Emotional regulation isn’t something that happens overnight, but it is something that gets better with practice. I have enough experience now that if I feel an intense emotional flare-up at an inopportune time, I don’t assume that I must give into it and let it steamroll my day. I can take a step back and ask myself: Do I want to follow this feeling right now? Or is this something I can come back to and process later in a safer space? Because regulation is not annihilation. I am not trying to avoid or extinguish my emotions. I am trying to be strategic about when and where I process them--if they are even worth returning to at all. (Many, like my fear of my contacts being stuck forever, are not.)
It would be disingenuous to not also credit my older age and psychotropic medication for helping me get better at all this. I’m not sure that a 23-year-old, unmedicated Allison could have reached this level of emotional control without significant external help. The good news is that this help exists. Dialectical behavioral therapy (DBT) is a great modality for helping people learn to regulate their emotions.
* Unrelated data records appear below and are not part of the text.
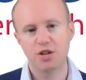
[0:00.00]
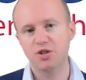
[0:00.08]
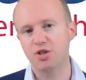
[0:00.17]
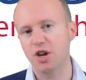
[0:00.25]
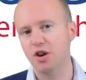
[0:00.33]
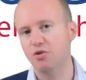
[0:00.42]

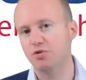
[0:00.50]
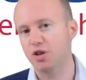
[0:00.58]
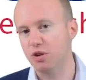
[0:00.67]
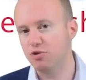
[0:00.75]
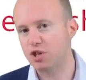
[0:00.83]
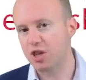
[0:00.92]
So
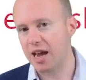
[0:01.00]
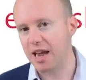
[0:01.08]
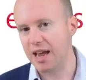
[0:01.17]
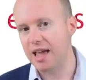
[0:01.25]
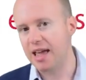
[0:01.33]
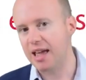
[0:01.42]
don't
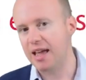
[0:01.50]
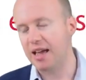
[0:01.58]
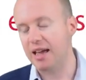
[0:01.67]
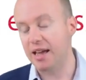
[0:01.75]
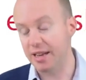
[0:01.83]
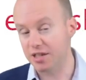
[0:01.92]
say
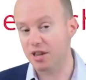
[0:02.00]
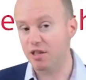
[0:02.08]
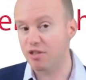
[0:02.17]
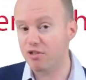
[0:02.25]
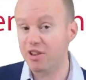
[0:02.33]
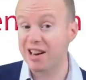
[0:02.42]
it's a
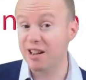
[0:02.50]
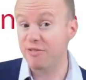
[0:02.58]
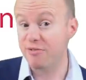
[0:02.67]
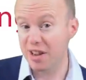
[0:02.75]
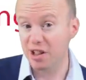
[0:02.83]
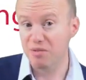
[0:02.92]
thriller
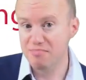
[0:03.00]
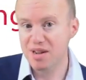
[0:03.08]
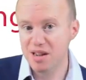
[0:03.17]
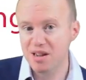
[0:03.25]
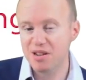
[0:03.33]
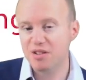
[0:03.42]

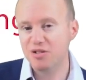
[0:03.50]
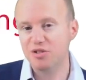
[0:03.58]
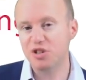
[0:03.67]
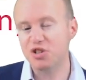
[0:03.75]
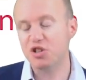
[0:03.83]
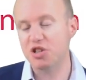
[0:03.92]
film,
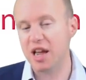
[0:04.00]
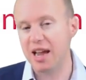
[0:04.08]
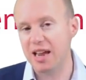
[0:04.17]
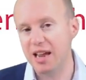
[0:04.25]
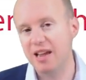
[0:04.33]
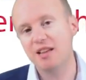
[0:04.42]
just
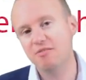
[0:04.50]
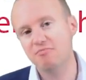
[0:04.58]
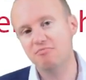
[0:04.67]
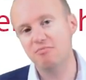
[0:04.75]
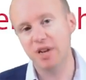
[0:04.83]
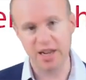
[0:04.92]
say
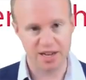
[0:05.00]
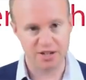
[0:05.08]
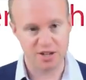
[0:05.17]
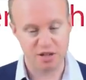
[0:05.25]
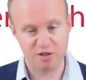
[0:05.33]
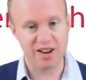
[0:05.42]

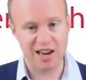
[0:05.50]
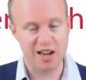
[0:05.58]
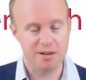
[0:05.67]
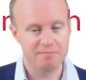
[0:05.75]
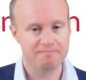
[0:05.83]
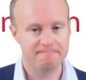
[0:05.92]
it's a thriller.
It includes certain tricks like putting your face in ice water to help snap people out of intense emotional states. Learning different breathing techniques can also be useful to help calm our minds and bodies down if more cognitive based approaches don’t work as well for you. While individual or group therapy is always the gold standard, it’s not realistic for many people, so if you are struggling with this, I would recommend looking at what free or affordable resources are available online to help guide you. This is not something you have to figure out on your own.
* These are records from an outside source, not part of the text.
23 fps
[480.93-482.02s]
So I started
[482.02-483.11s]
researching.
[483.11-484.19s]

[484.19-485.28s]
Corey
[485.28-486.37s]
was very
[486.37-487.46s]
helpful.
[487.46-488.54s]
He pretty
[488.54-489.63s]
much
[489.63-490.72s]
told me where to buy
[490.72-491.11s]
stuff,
Emotional regulation is more important than most people think because it impacts every area of our lives from our internal world to our interpersonal relationships. It is also challenging to learn how to do. Some of us are predisposed to struggle with it more than others. But let this be a reminder that while other things clearly deserve our attention and energy such as school and work, so too does our emotional state. It is not helpful to be the best at something if no one wants to work with you.
xoxo,
Allison
If you are interested in learning more about my professor, Lou Cozolino, and his work, click here!
One thing I really credit my anti-anxiety medication for is showing me how it can feel to not spiral in a triggering situation. Like, once I experienced a triggering event while on medication and did not freak out about it - my medication allowed me to stay calm and just objectively deal with the challenge nonemotionally - I was able to better emulate that without medication. It's like before medication I didn't know it was possible to deal with a setback in such an even-keeled manner, and now that I knew my body and brain were capable of it, I could aim for that and work on getting there without medication. Also just knowing my medication is there if I need it is extremely helpful, even if I don't end up taking it.
Thank you so much for this post, it really resonated with me! I've also improved my emotional regulation over time and it's been life-changing. Thanks for all your wonderful content!